The heads of states met at the end of World War I to sign the Versailles treaty in 1919 in the Palace's hall of mirrors. This was at the time when Europe was infected with the Spanish flu pandemic that lasted until 1922. The project is a visual narration of the conjunction of these two historical events that have uncanny reverberations in the present: the Versailles treaty has charted the path towards present-day geopolitical crises, and the Spanish flu can be seen as a prelude to the COVID pandemic and its response.
The heads of states met at the end of First World War to sign the Versailles treaty in 1919 in the Palace's Hall of Mirrors. This was at the time when Europe was infected with the Spanish flu pandemic that lasted until 1922.
US president Woodrow Wilson went to Versailles in the hopes of getting approval for his 14 points. He was one of the “Big Four,” along with the French. British, and Italian leaders. While in Paris, Wilson contracted the Spanish flu, from which he recovered. He was still frail and exhausted by the time the Big Four signed the treaty. France and Britain were allies and together they decided on the treatment of Germany and the rest of the world.

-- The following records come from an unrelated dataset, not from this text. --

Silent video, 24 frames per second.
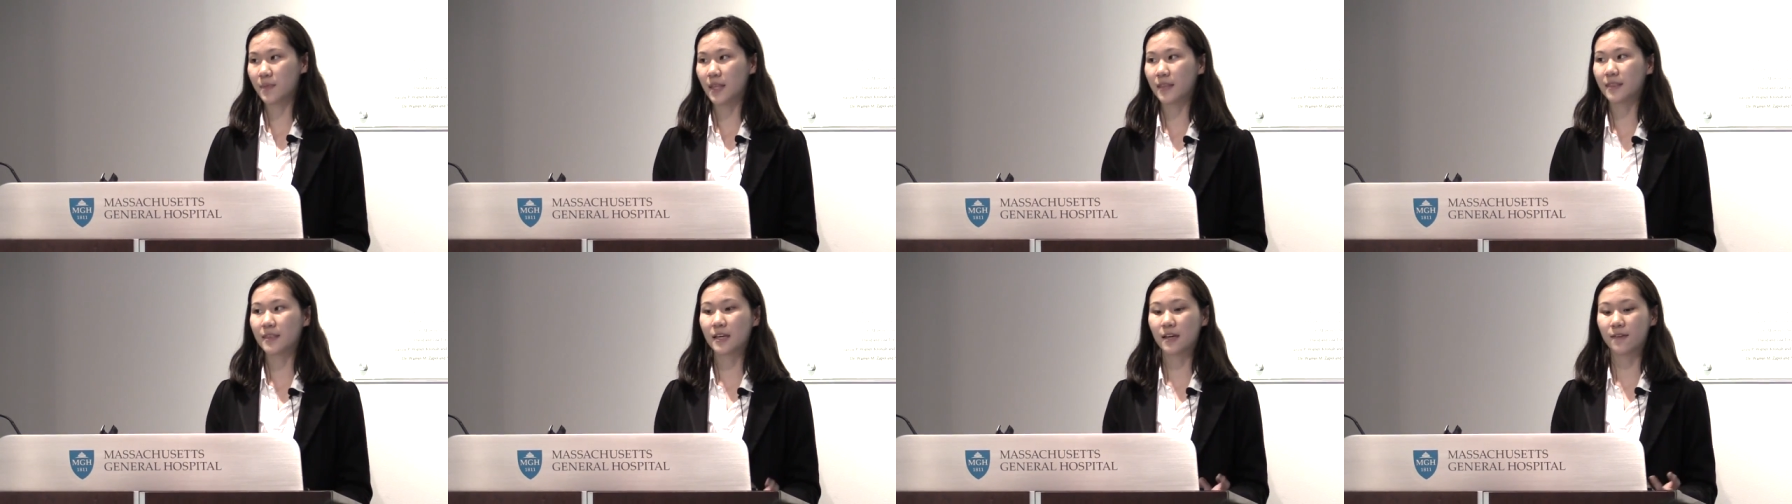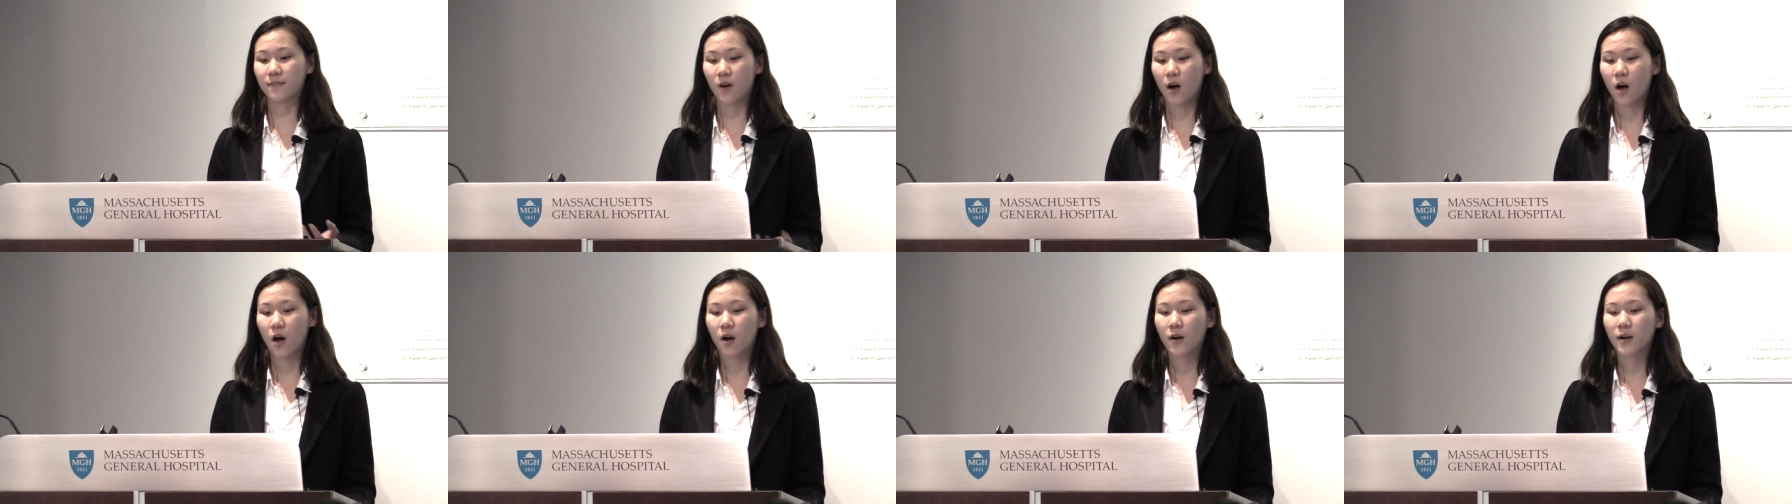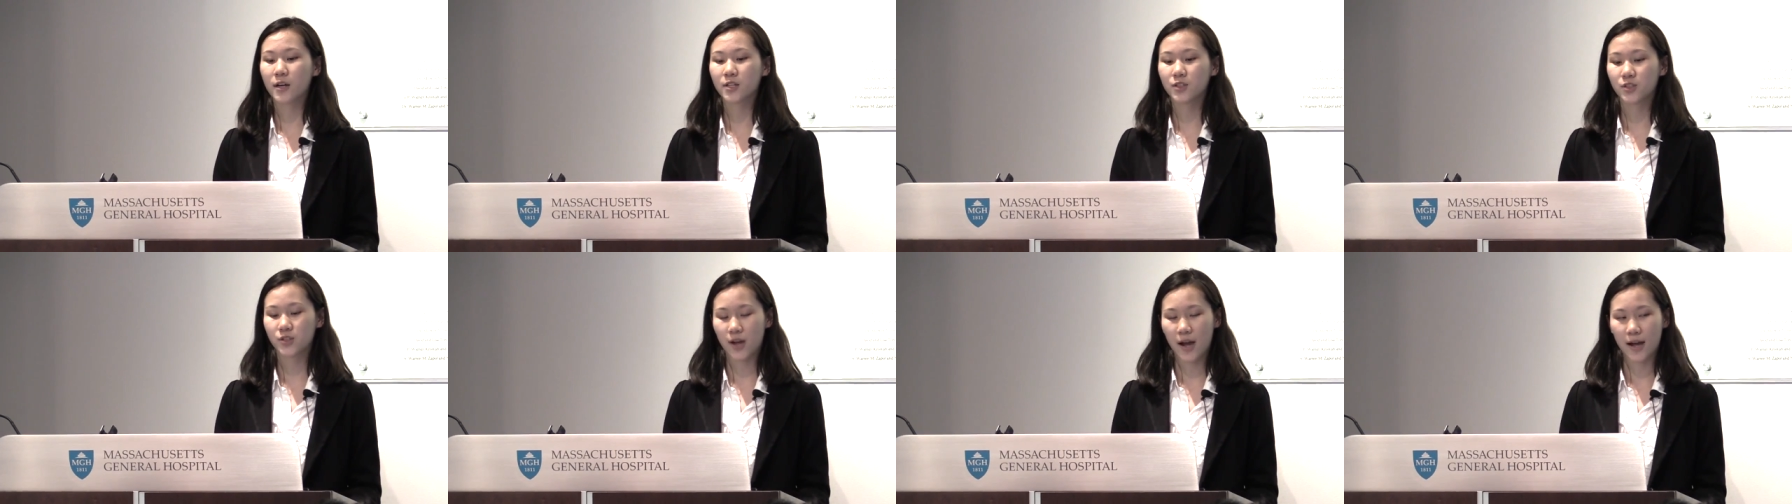that they have
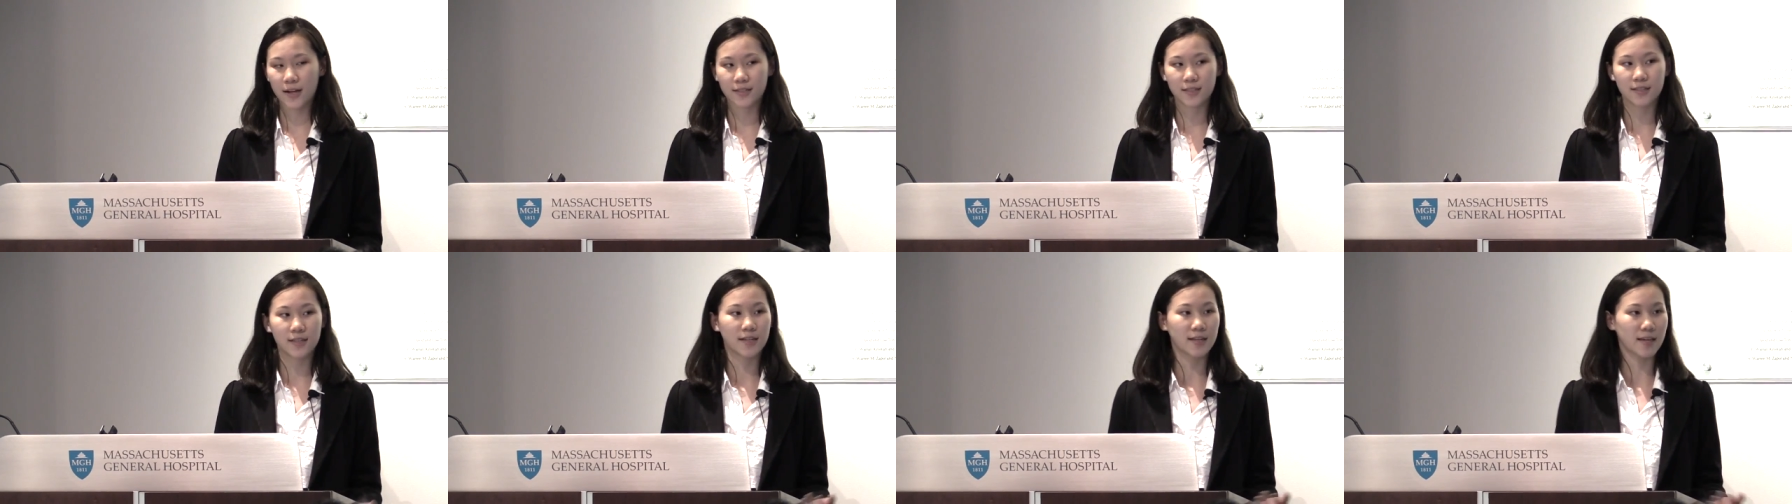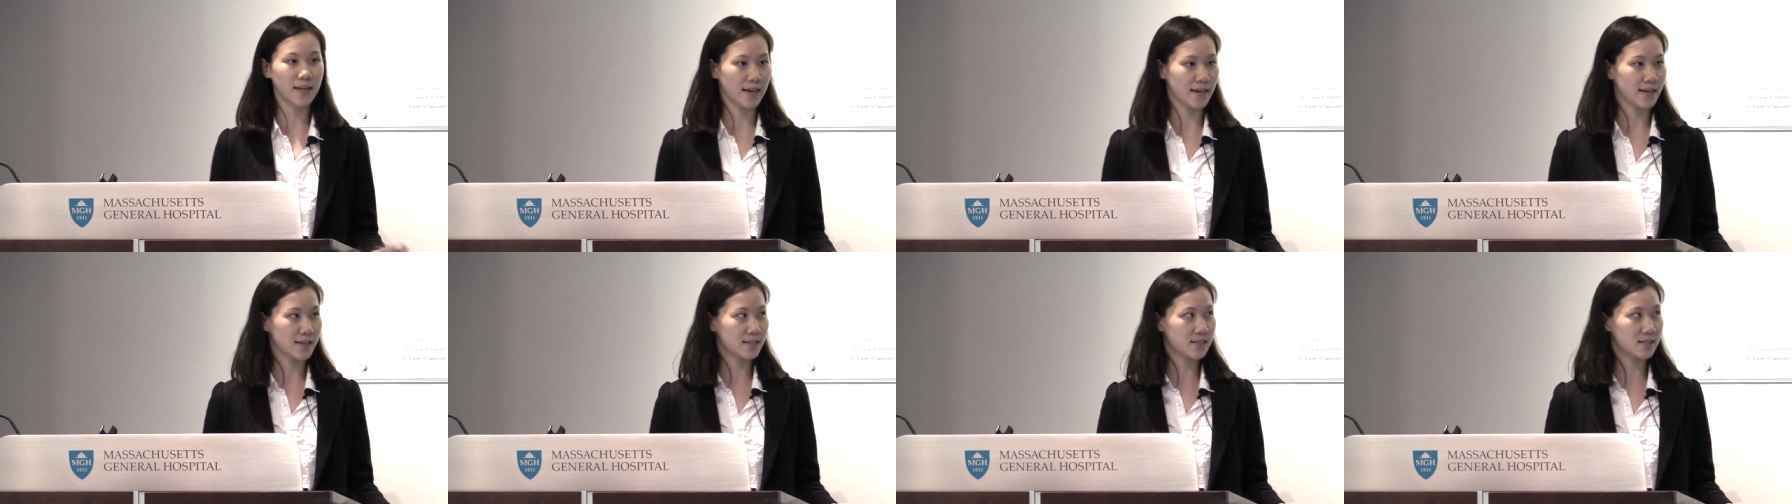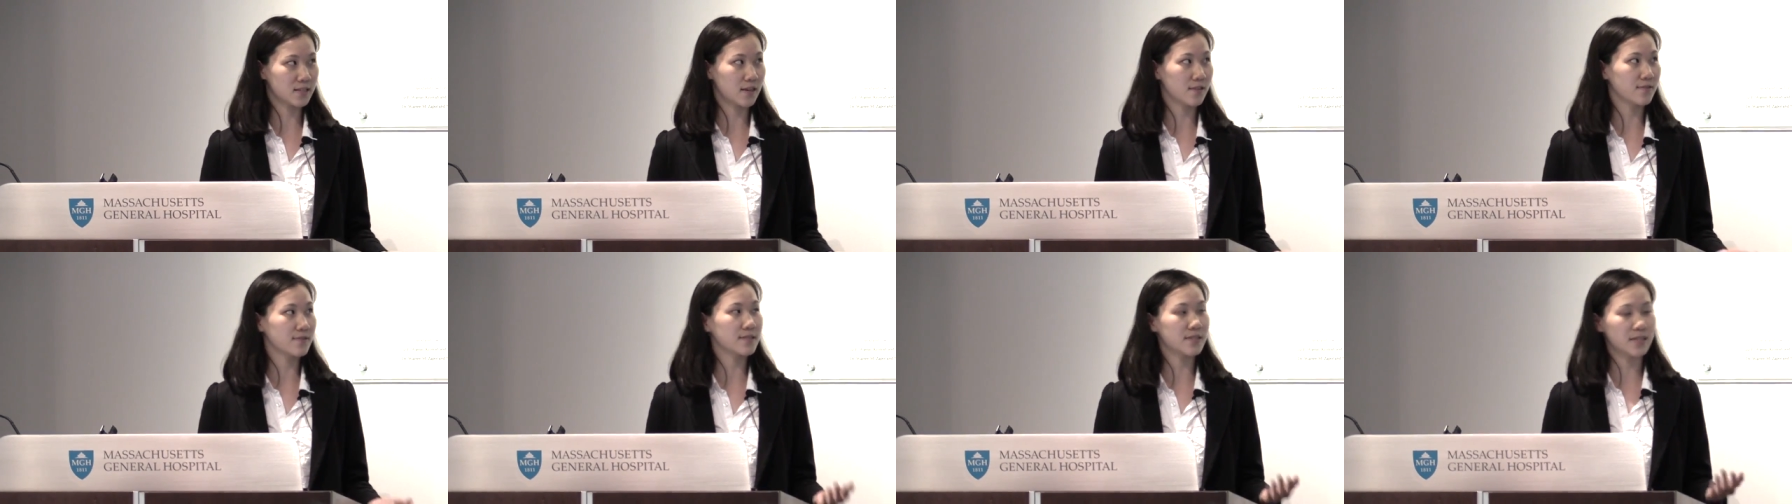all contracted a
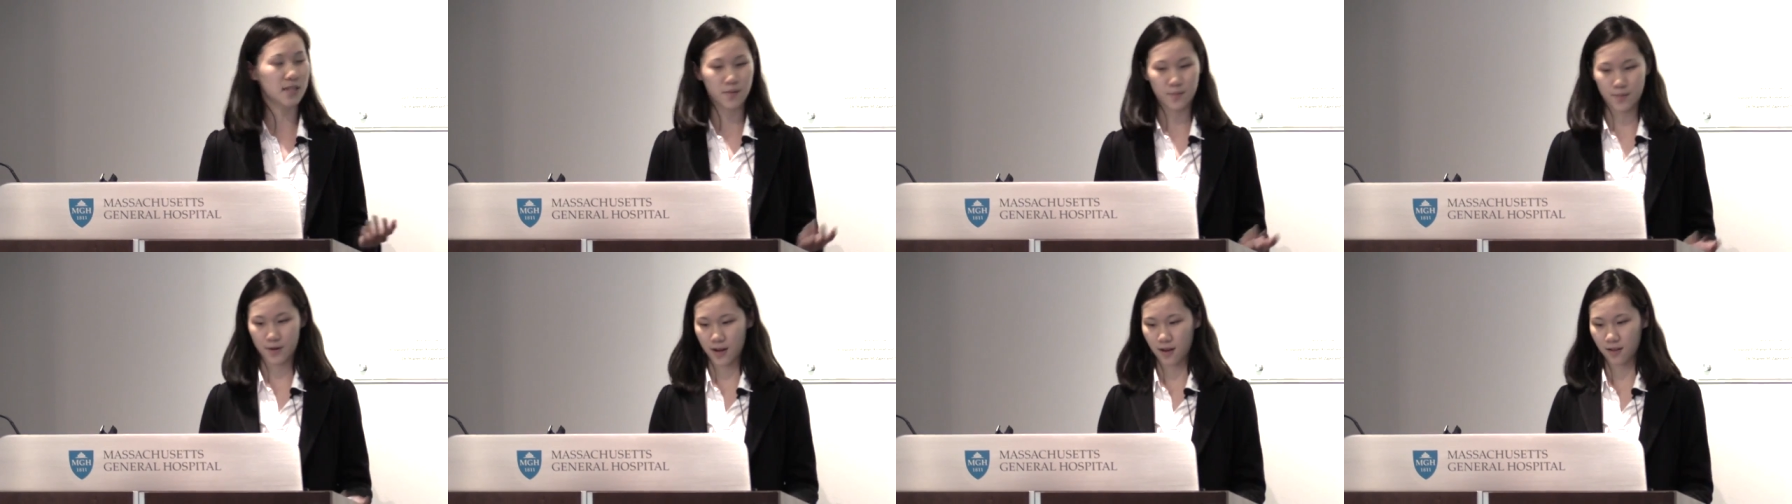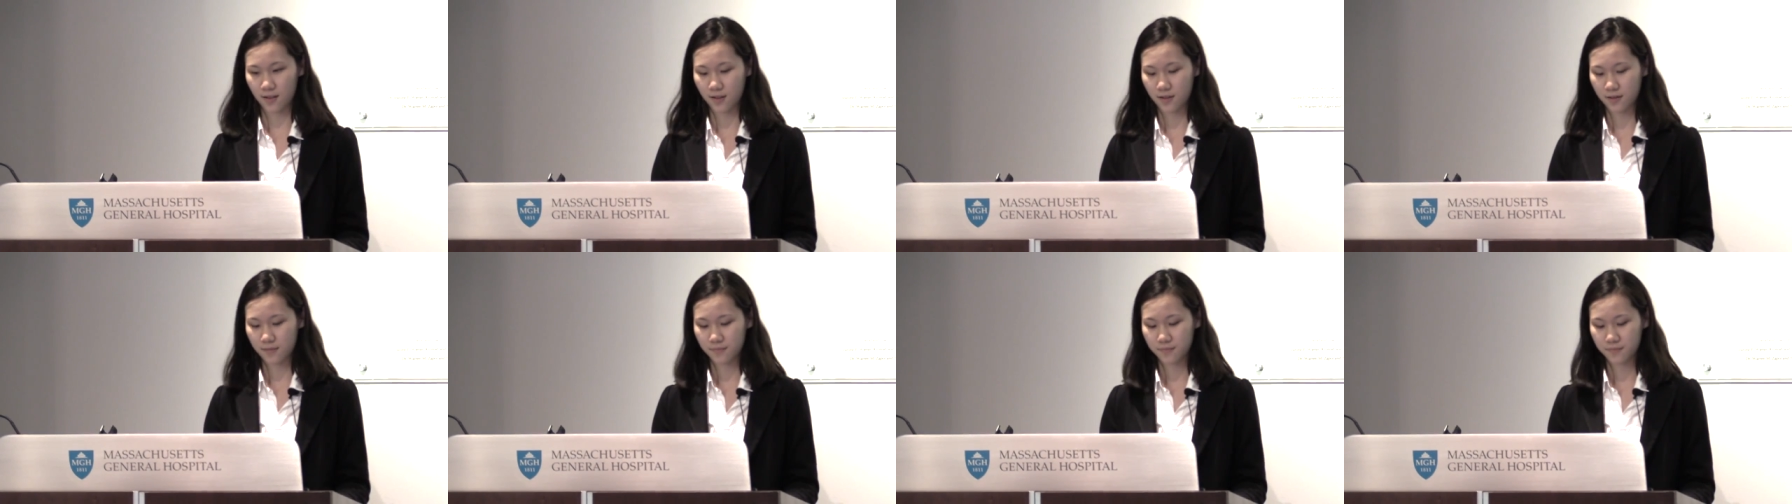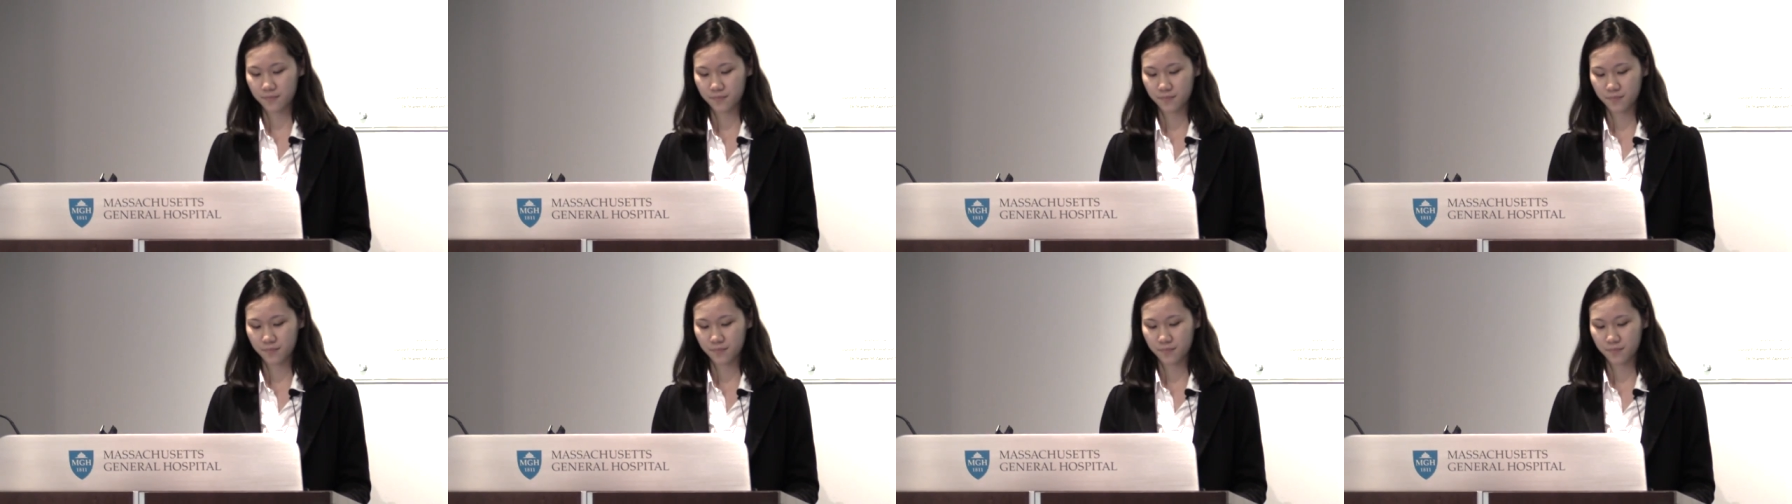case of salmonella.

Italy felt left out, and the extreme right took over, with Mussolini coming to power in 1923. Germany was severely punished, and incurred astronomical debts and territorial cuts that ultimately opened the way for Hitler and the rise of Nazism, paving the way for the Second World War.
The preventive measures Europe took to curb the number of infected people is not so different from today. The movement of citizens was controlled through the radio. Wearing protective face masks and distancing were obligatory. Work was organized in shifts, so that buses and trams would not be crowded. A vaccine and antibiotics were the means available to control the Spanish flu.
The death rate caused by the Spanish flu was higher than during the Great War.